3- Bioshock I, II & Infinite. THANK YOU 2k GAMES/IRRATIONAL GAMES BASED GODS FOR THIS AMAZING SERIES LIKE I CAN'T EVEN BEGIN EXPLAINING HOW AMAZING IT IS AND HOW I LOVE IT EVERYTHING FROM THE SETTING TO THE STORY TO THE SOCIOPOLITICAL IMPLICATIONS OF A HYPER INDIVIDUALISTIC/ULTRA ALTRUISTIC SOCIETY AND ITS QUESTIONS THAT ARE RAISED LIKE OMG I CAN'T EVEN WITH THIS GAME even though burial at sea was a bit of disappointment tho. Bioshock II is love.

4- Fallout games. Basically the same reasons as Bioshock, but regarding its setting. It's so good. So good.

5- The Legend of Zelda games. Mainly the top-down 2D ones. Never really got into OoT and MM and the other 3D ones.
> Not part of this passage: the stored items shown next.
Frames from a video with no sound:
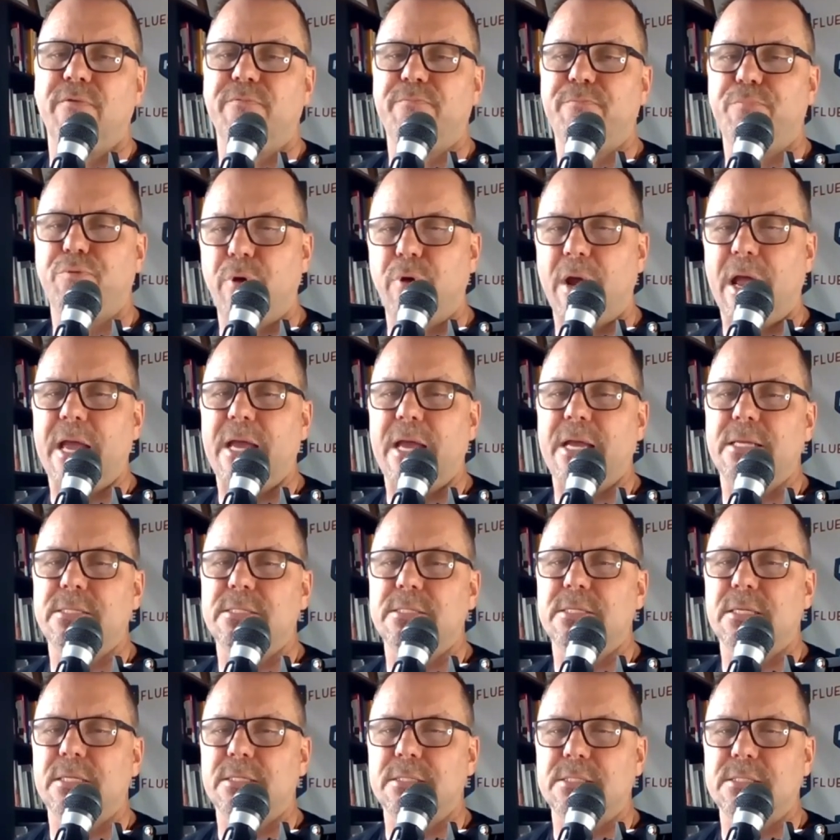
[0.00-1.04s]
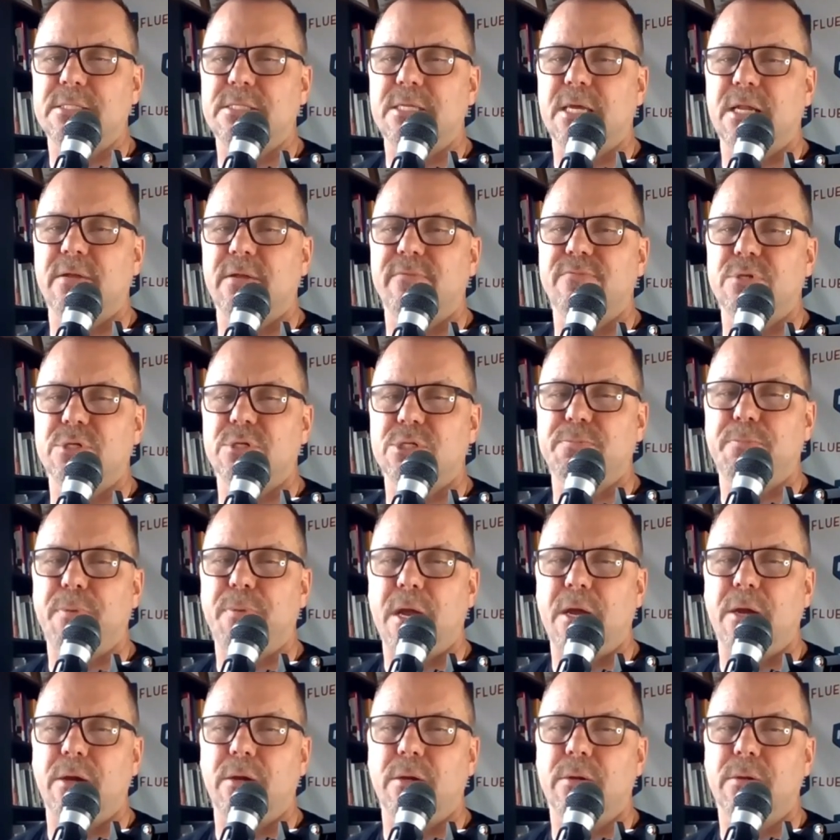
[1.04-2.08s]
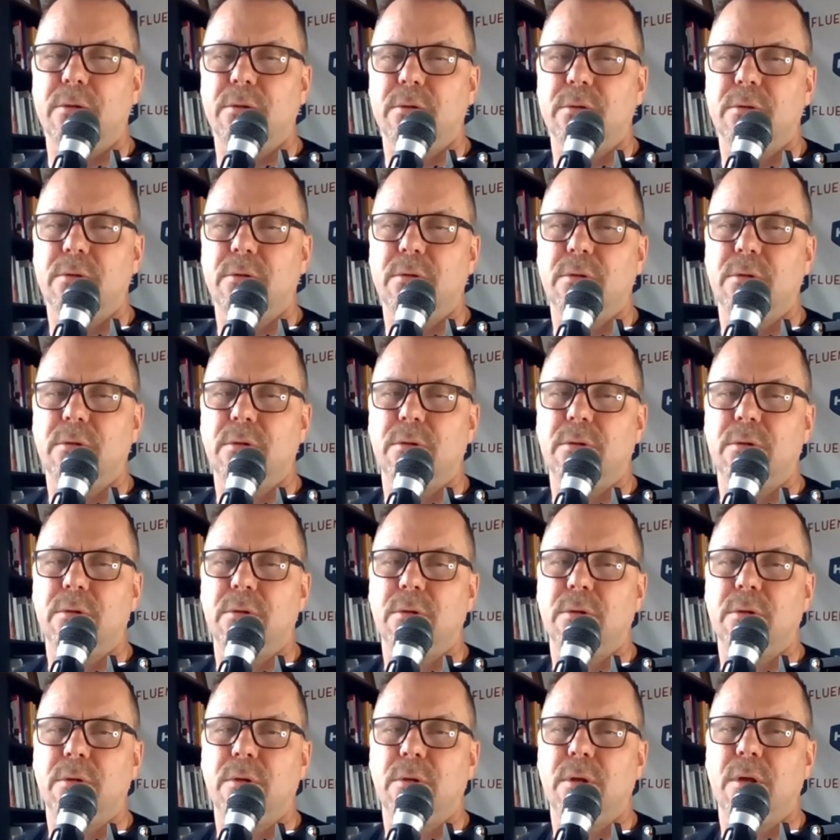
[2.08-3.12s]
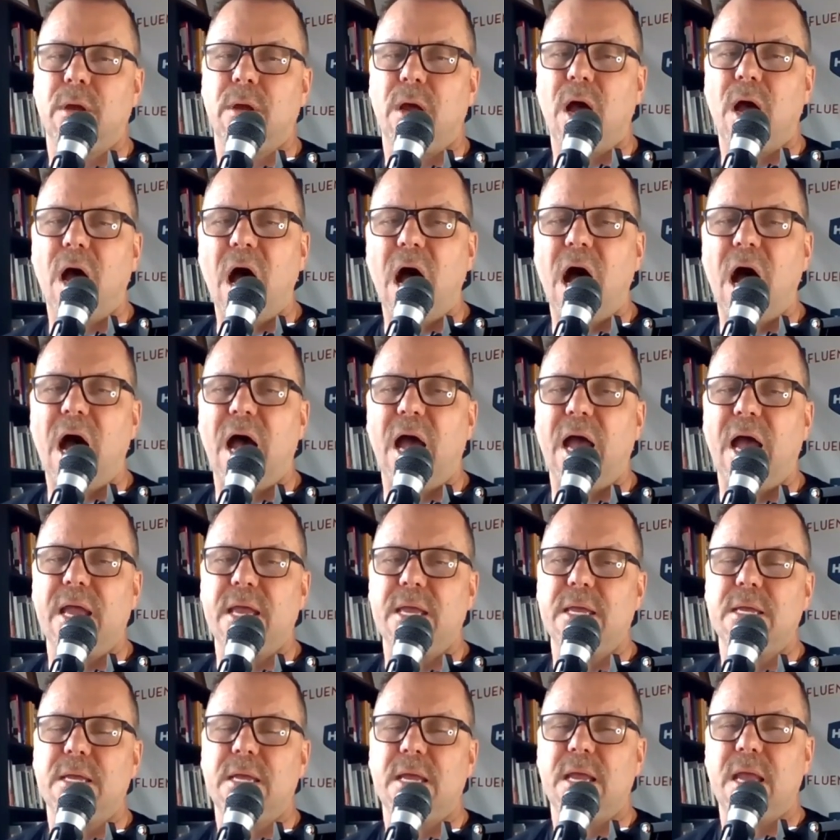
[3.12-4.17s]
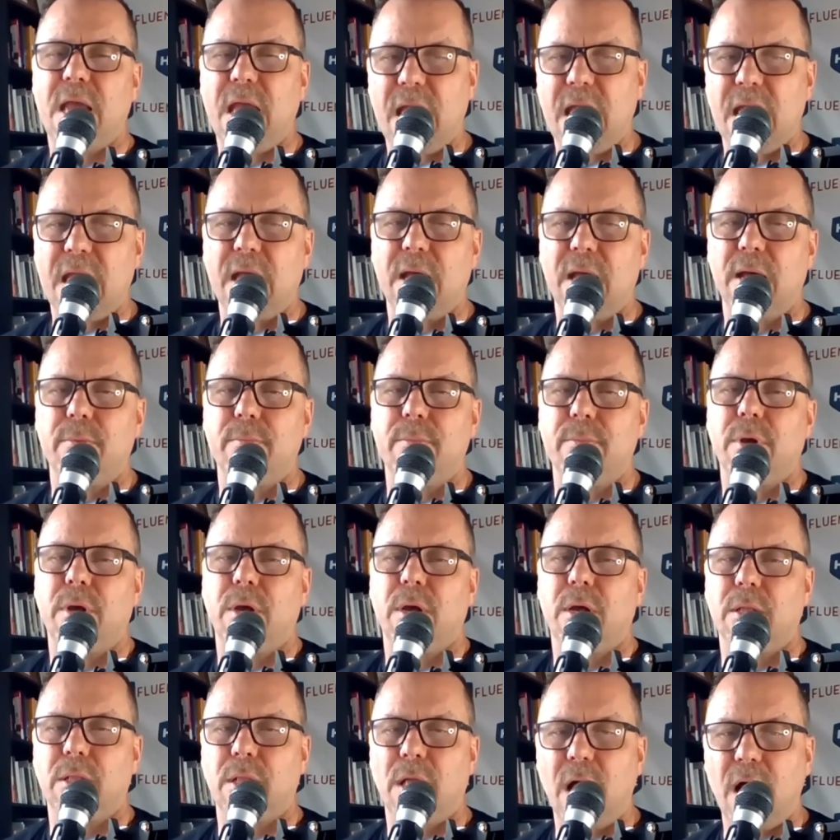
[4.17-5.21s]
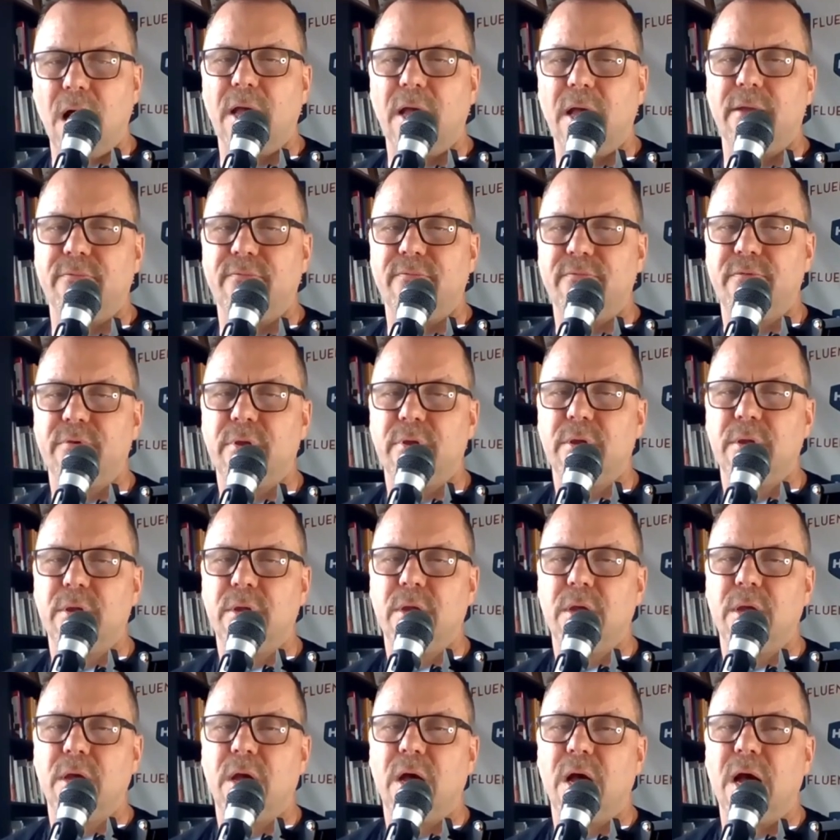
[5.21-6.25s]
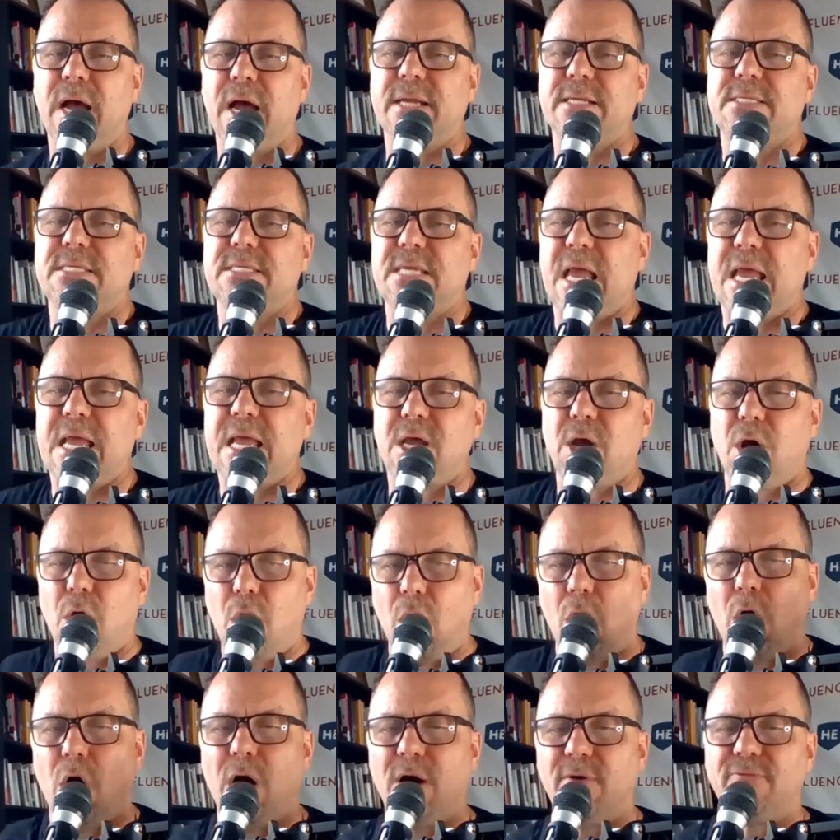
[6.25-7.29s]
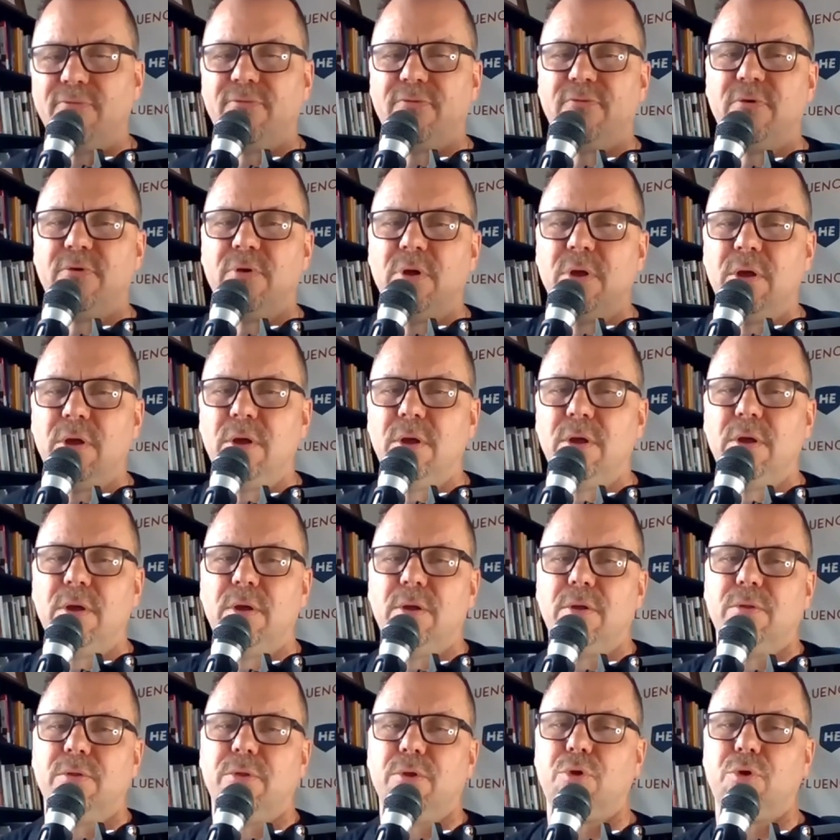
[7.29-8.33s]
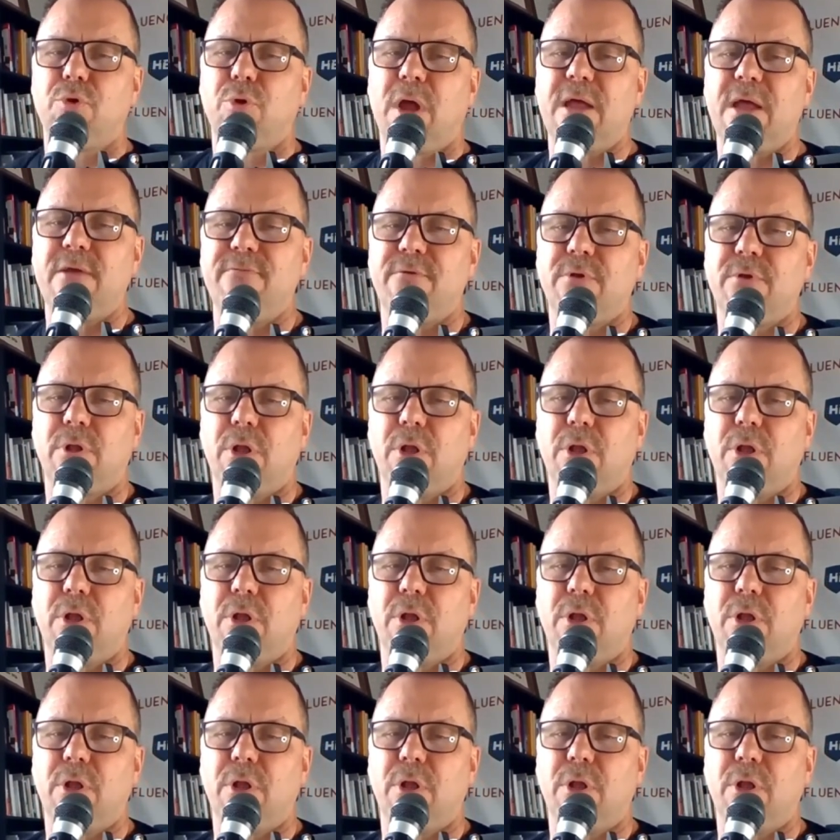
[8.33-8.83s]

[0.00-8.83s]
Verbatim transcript: of praise instead of despair. I am alive. I take off the grave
I did love a huge bunch ALBW. But my favourite is easily ALTTP. <3 Gotta love them green cloaked dudes hitting chickens yo

but there are tons more of games that i love tho i can't make a list to save my life


----------



## lazuli (Jan 7, 2015)

i cannot lie, my fav series will always be kingdom hearts, with kh2 at the top. ive played a bit of all the games, only ever finishing re:coded, Days, and KH2
IM SO EXCITE THAT OF ALL THE GAMES WE HAVE (BBB, KH1, CoM/re:CoM, days, KH2, 3D, and now KH3), KH3 IS GOING TO WRAP UP _THE FIRST ACT_
*THATLL BE A WHOLE LOT OF GAMES JESUS CHRIST*


----------



## Milleram (Jan 8, 2015)

Pokemon Blue/Red/Yellow, Donkey Kong 64, and Rune Factory Frontier are some of my faves. I love most 3D-platformers. I miss that genre. Banjo-Kazooie/Tooie, Castlevania 64 and Castlevania: Legacy of Darkness... So many great games were released for the N64. I also like many JRPGs.


----------



## KiloPatches (Jan 9, 2015)

1. The Elder Scrolls V: Skyrim, Xbox 360, BY FAR!!!!! 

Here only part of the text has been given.